Task description: From the line with "(1.00 s to 2.00 s)" to the line with "[7:19.17-7:20.17]", output every line below exactly, both ends included. Skip the pictures.

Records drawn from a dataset
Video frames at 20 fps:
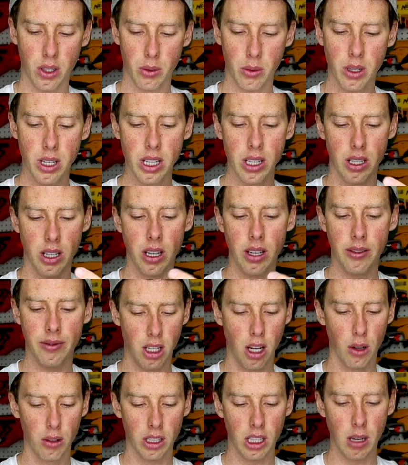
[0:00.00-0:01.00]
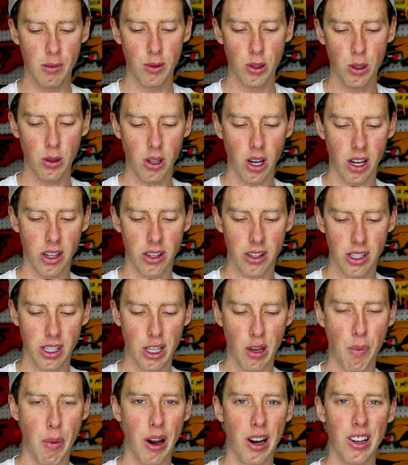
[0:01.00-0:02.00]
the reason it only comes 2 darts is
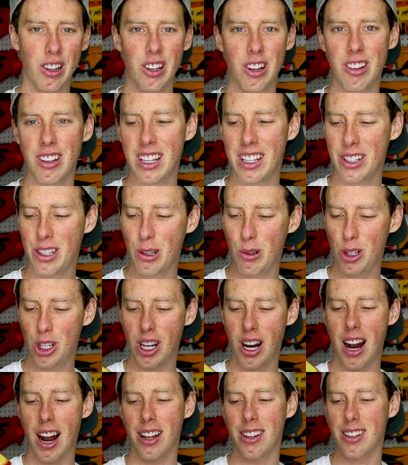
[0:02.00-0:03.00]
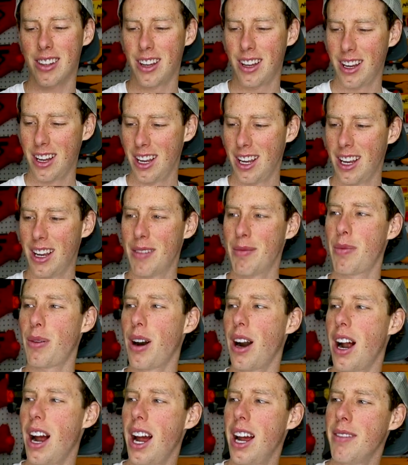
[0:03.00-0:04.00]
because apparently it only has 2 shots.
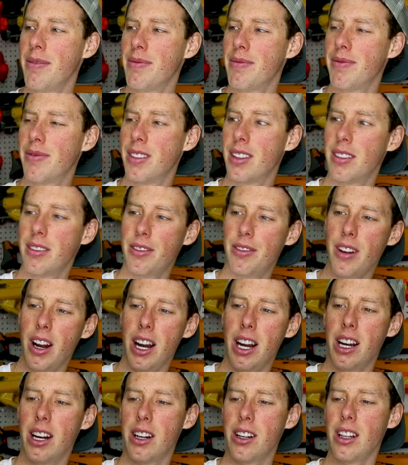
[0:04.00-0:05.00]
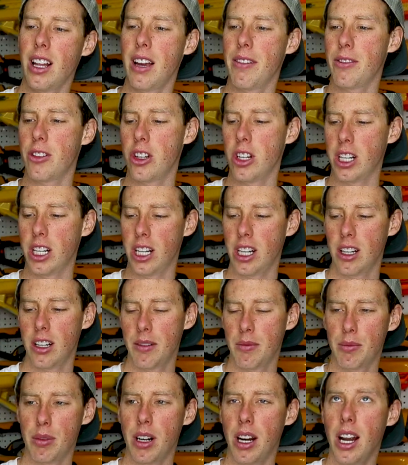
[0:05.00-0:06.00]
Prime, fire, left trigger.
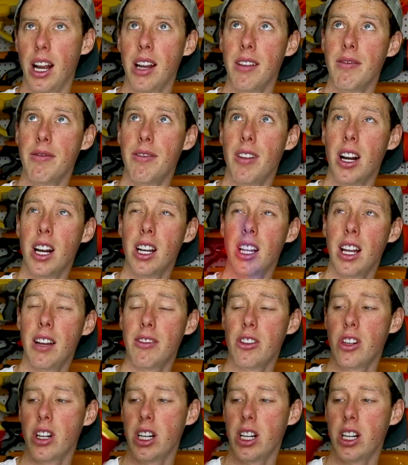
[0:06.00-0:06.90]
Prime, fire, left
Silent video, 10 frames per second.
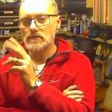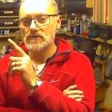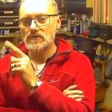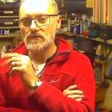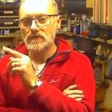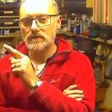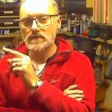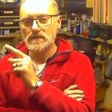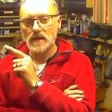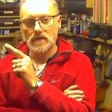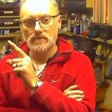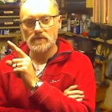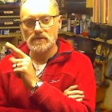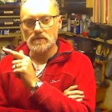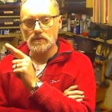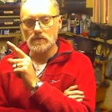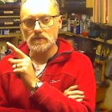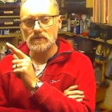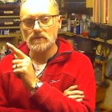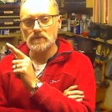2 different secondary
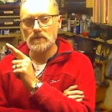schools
---
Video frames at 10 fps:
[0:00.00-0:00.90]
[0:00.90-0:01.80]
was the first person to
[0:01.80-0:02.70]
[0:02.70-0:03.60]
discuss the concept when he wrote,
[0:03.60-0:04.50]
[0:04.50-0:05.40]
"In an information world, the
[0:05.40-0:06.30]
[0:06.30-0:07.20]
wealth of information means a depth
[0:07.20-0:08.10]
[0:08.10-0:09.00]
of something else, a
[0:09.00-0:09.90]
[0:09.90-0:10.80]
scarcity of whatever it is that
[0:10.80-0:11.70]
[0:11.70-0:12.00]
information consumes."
* * *
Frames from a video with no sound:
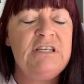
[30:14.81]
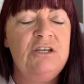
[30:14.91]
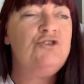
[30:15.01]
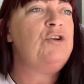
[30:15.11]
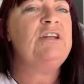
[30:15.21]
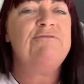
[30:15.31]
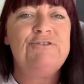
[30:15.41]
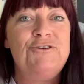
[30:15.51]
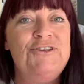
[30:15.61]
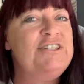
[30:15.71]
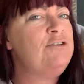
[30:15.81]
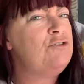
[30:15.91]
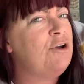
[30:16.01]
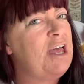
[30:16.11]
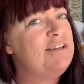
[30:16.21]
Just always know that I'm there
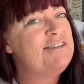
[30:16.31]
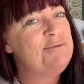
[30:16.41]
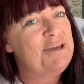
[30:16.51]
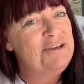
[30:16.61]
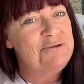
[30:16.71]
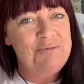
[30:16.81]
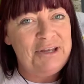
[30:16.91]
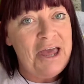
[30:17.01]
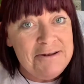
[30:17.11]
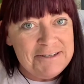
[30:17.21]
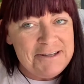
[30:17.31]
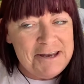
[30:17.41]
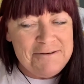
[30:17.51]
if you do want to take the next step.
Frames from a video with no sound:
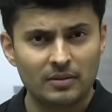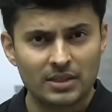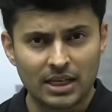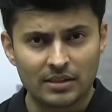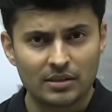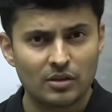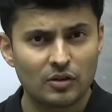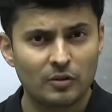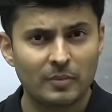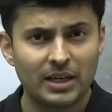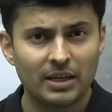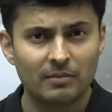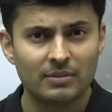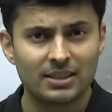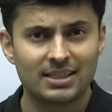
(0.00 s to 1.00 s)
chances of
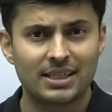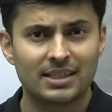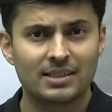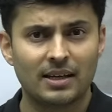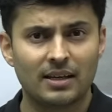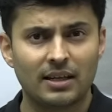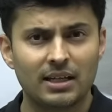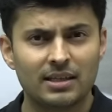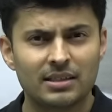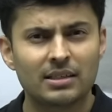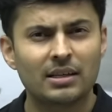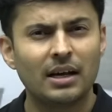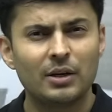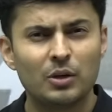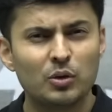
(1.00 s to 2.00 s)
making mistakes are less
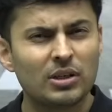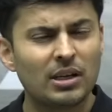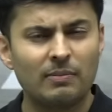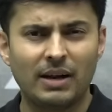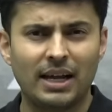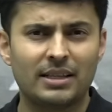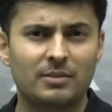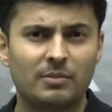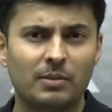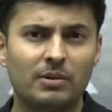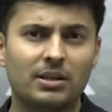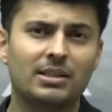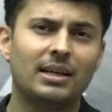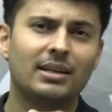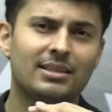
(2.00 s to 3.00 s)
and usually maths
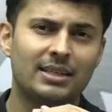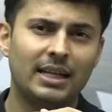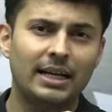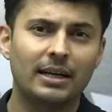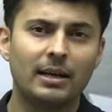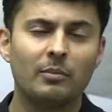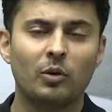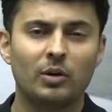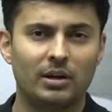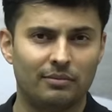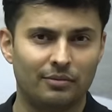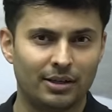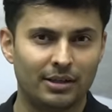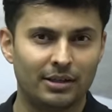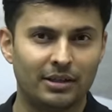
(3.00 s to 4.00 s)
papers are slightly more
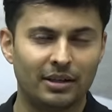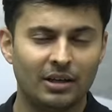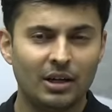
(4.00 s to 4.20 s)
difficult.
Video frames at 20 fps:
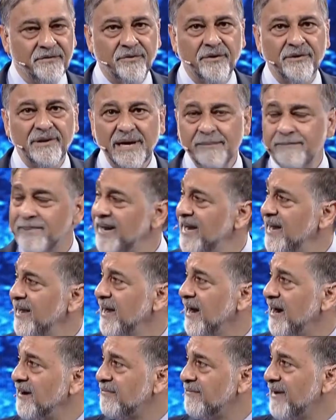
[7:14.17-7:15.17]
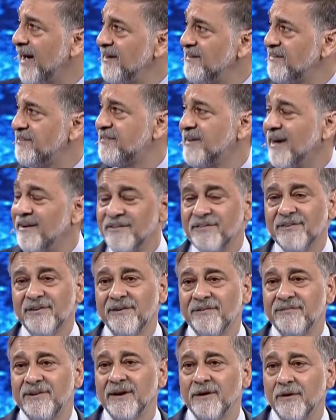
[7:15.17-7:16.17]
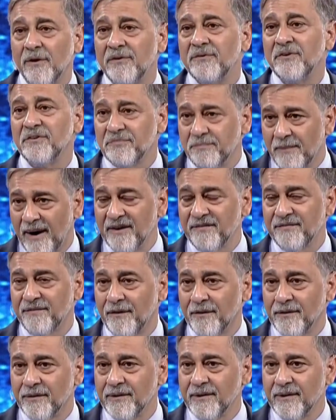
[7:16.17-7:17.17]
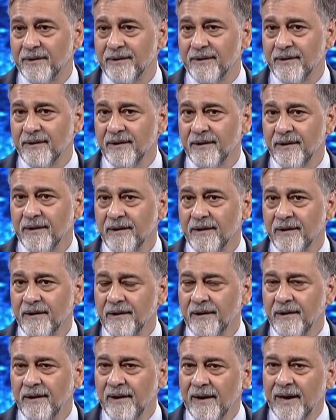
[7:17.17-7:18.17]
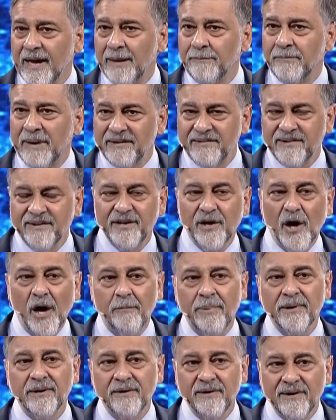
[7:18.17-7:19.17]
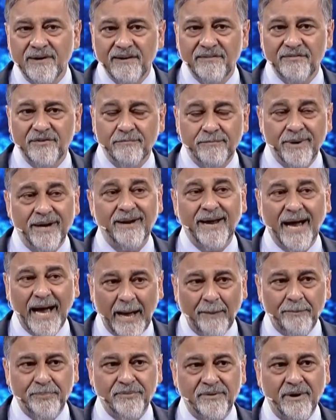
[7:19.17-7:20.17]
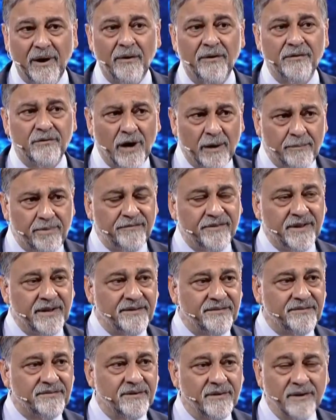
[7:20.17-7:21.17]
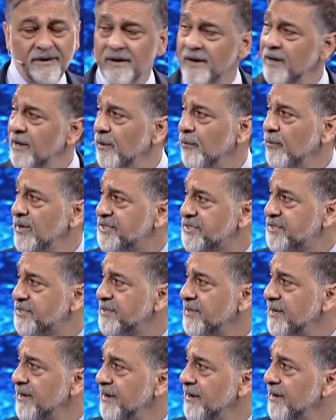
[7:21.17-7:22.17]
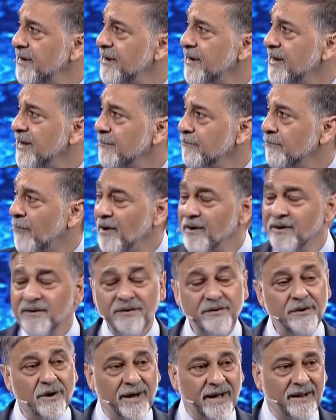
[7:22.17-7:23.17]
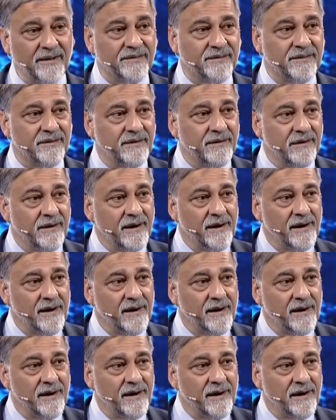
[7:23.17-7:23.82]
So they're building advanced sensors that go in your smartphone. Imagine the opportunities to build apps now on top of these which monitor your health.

Output for this exercise:
(1.00 s to 2.00 s)
making mistakes are less
(2.00 s to 3.00 s)
and usually maths
(3.00 s to 4.00 s)
papers are slightly more
(4.00 s to 4.20 s)
difficult.
Video frames at 20 fps:
[7:14.17-7:15.17]
[7:15.17-7:16.17]
[7:16.17-7:17.17]
[7:17.17-7:18.17]
[7:18.17-7:19.17]
[7:19.17-7:20.17]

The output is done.